= Rolando Rodríguez Lobaina =

Cuban democracy activist
Rolando Rodriguez Lobaina (was born 3 May 1969, in Baracoa, Guantánamo), is a Cuban democracy activist and Journalist.

Lobainais director of the Alternative Studies Center of the Cuban Youth for Democracy Movement, founded by his brother Néstor Rodríguez Lobaina. Lobaina is also head of the Palenque Vision, an independent journalist agency in Oriente Province, Cuba.

== Biography ==
A computer engineer graduate from the CUJAE University in Havana, Lobaina joined the opposition movement in Cuba in 1996 as part of the Youth for Democracy group. Since then, he joined and founded different dissident movements .
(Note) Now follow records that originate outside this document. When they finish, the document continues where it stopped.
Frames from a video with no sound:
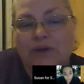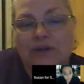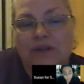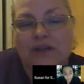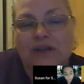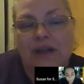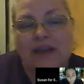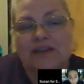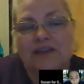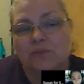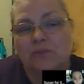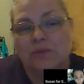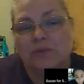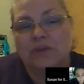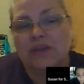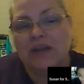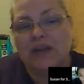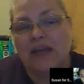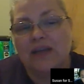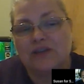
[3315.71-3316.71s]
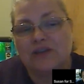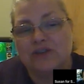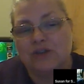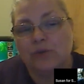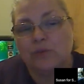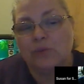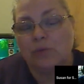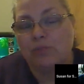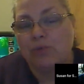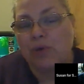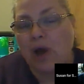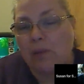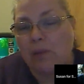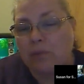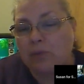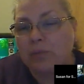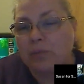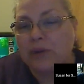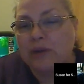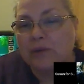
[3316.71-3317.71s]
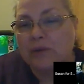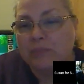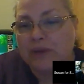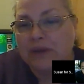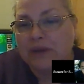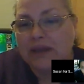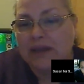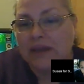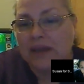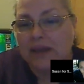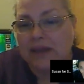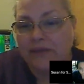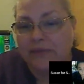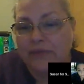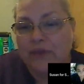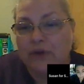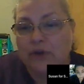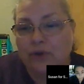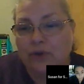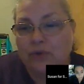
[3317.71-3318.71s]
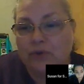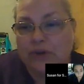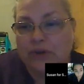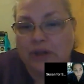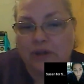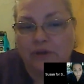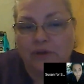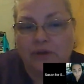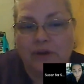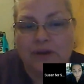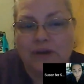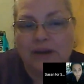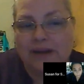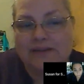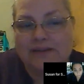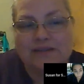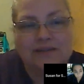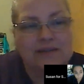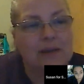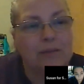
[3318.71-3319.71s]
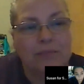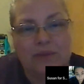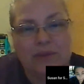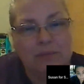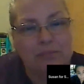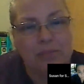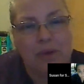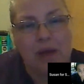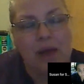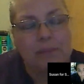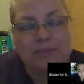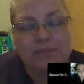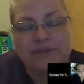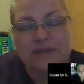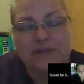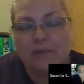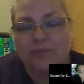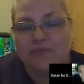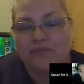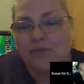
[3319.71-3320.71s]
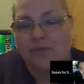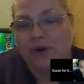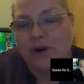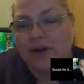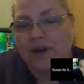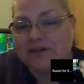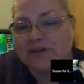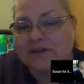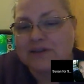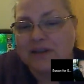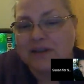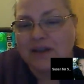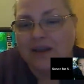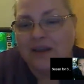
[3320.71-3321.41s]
the next one that I do will probably be in the new year unless something pops up for us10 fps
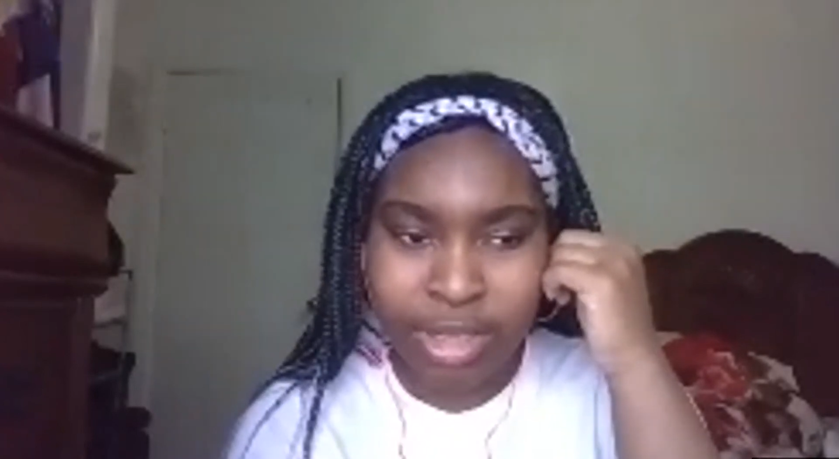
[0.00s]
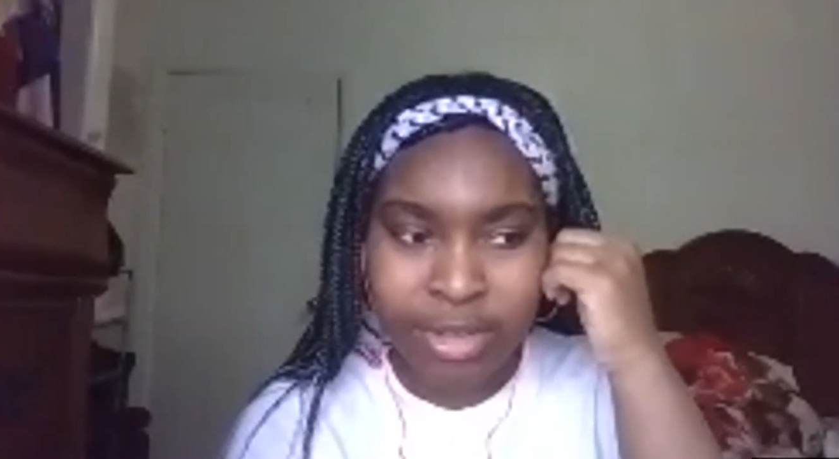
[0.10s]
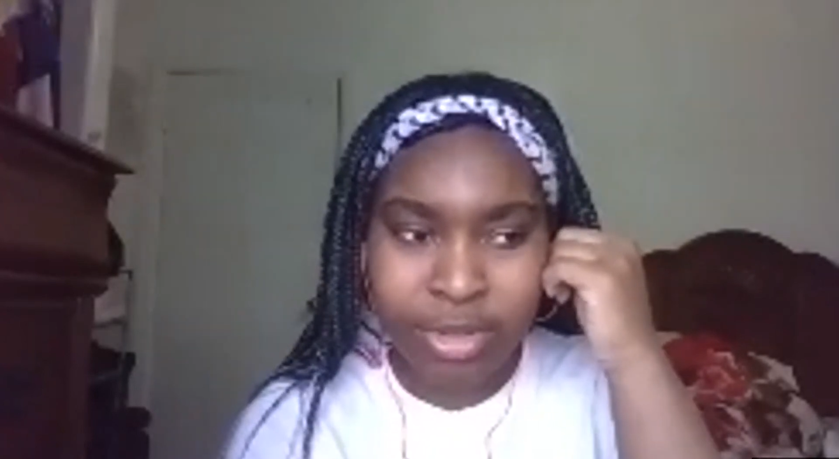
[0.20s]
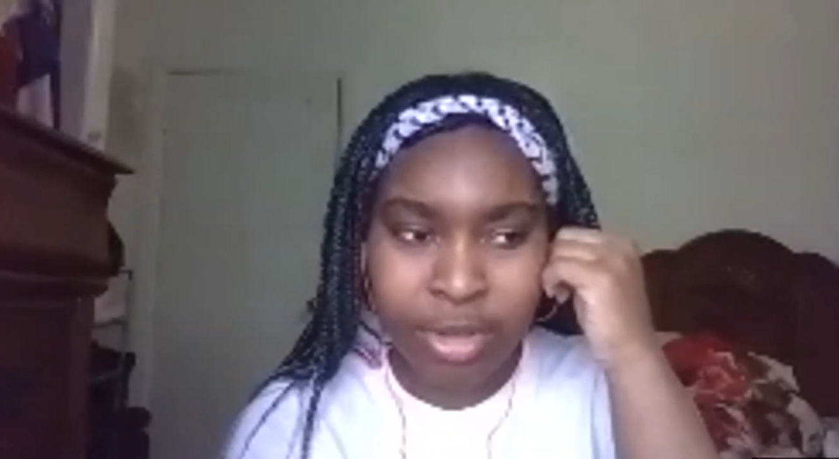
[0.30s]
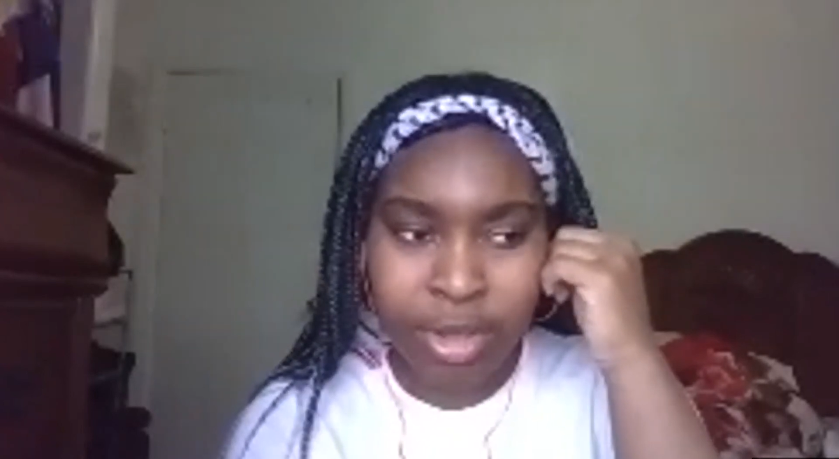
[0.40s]

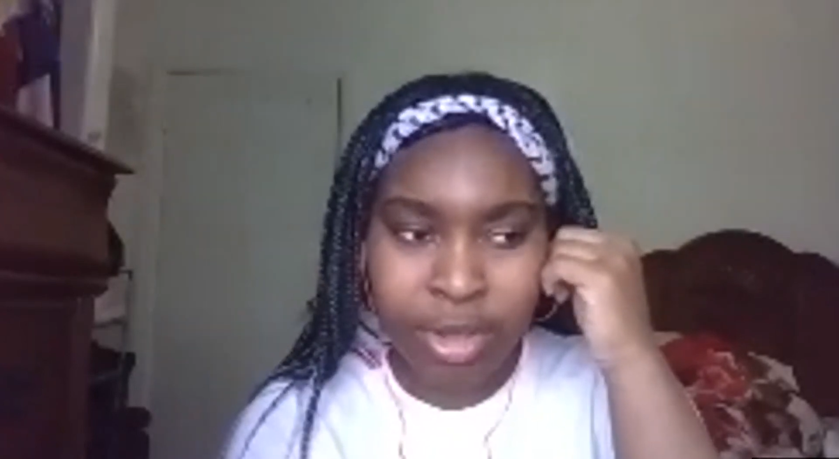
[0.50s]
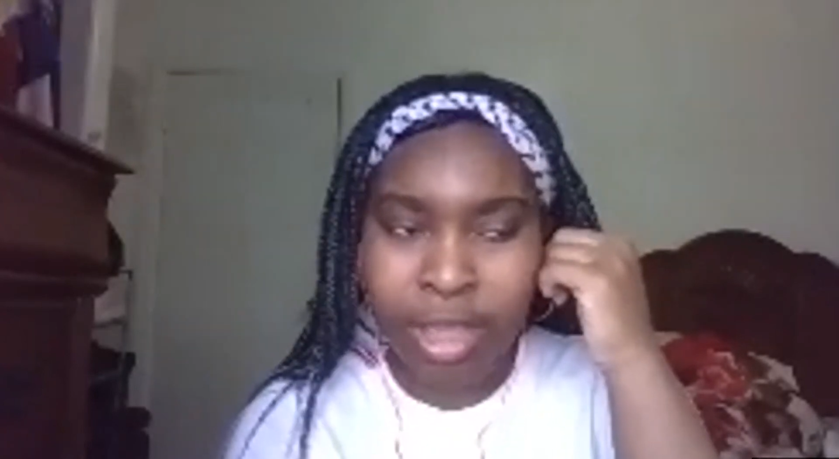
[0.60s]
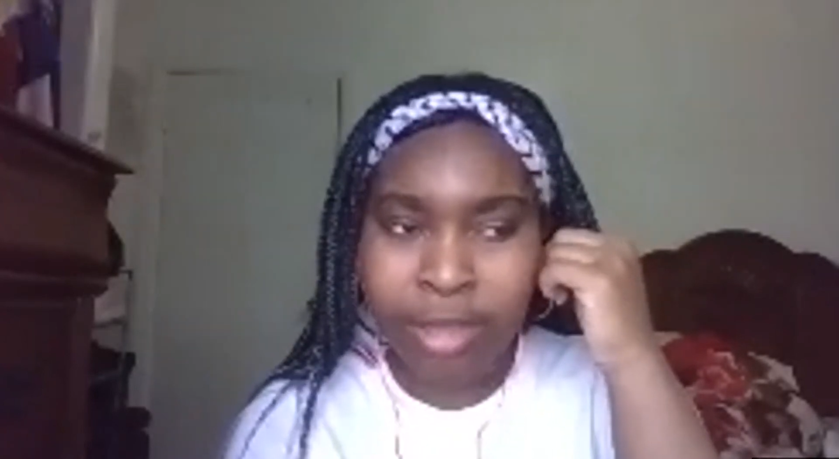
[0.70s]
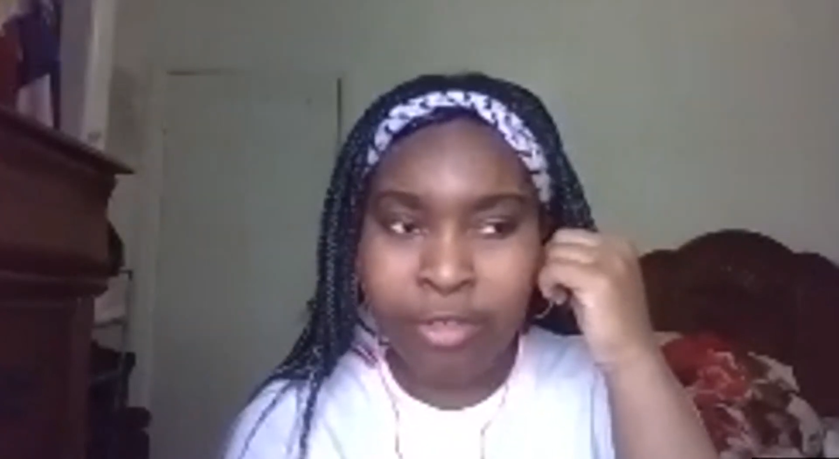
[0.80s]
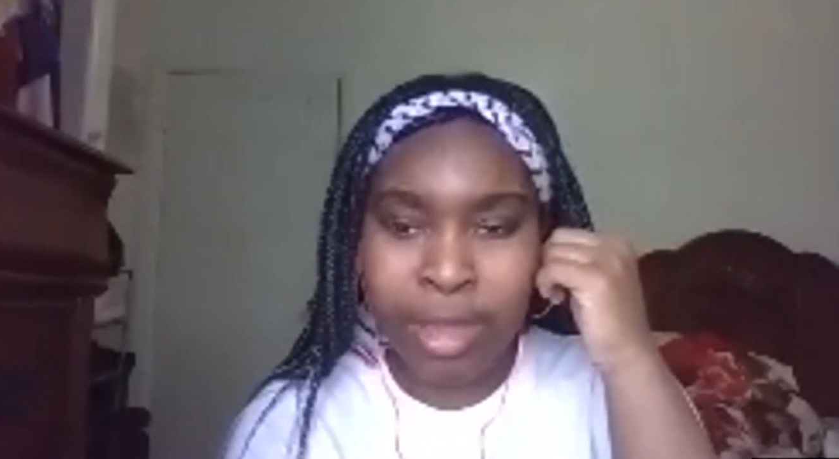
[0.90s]
So
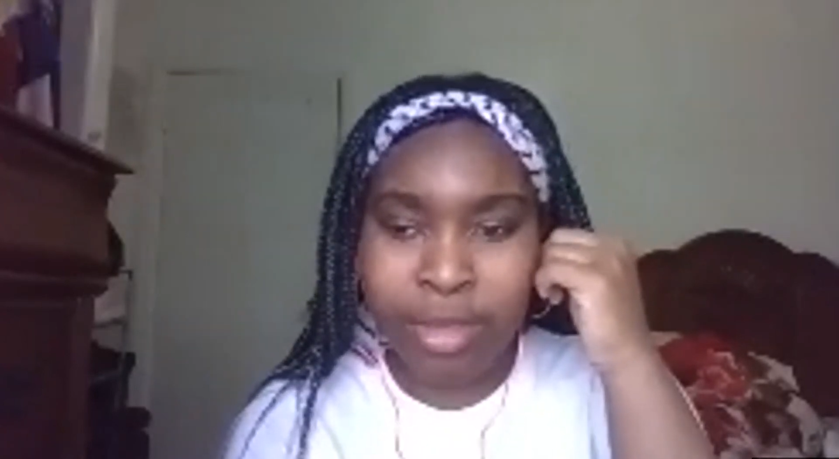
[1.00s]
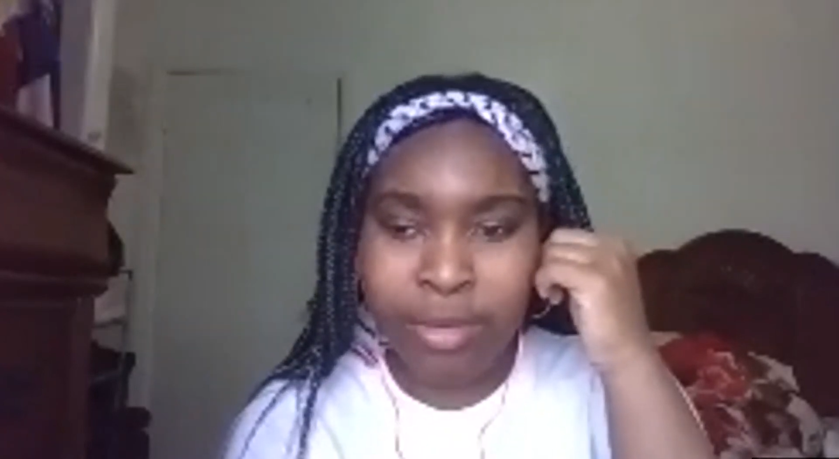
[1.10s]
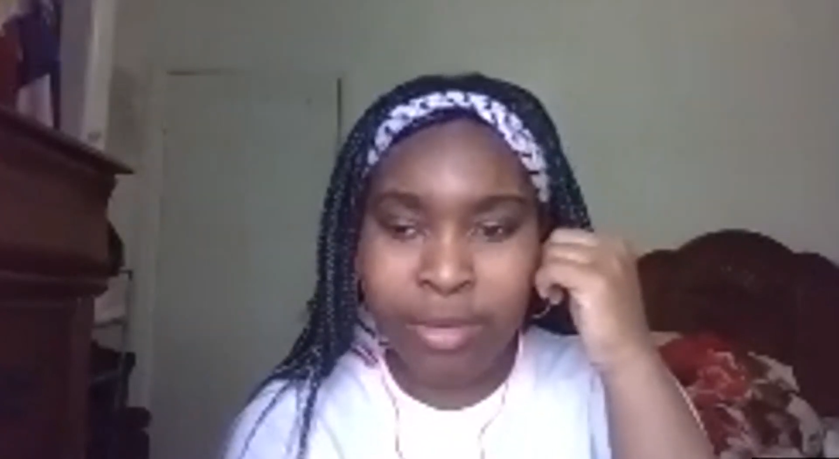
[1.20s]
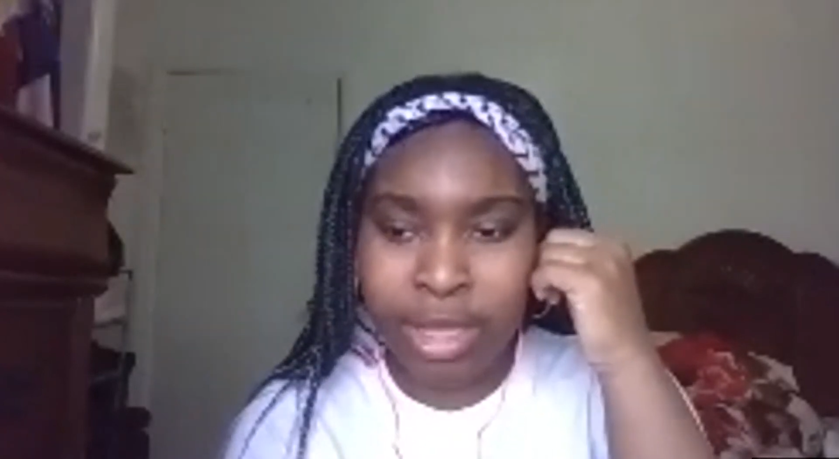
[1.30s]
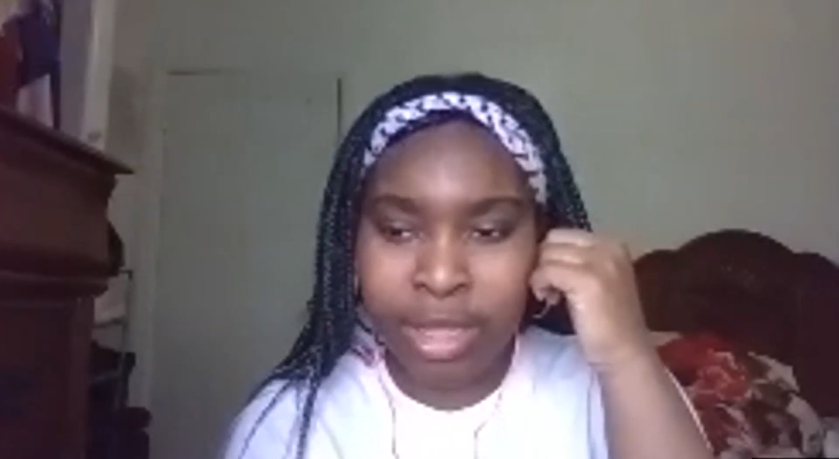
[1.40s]
everybody working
Lobaina spent six years in a Cuban prison. He has been arrested many times but released under international pressure. May 1, 2009, he was arrested again.

Today, Lobaino is the Director of Eastern Democratic Alliance and the Alternative Studies Center of the Cuban Youth for Democracy Movement, founded by r Nestor Rodriquez Lobaina . Rolando Rodriguez Lobaina believes that the best way to empower Cubans is to grant them access to free and reliable information, lead him to launch journals, magazines and finally one of the first audiovisual independent press agencies on the island; Palenque Visión.

Lobaina's work with Palenque Visión earned him a David Burke Distinguished Journalism Award, awarded by the US Agency for Global Media.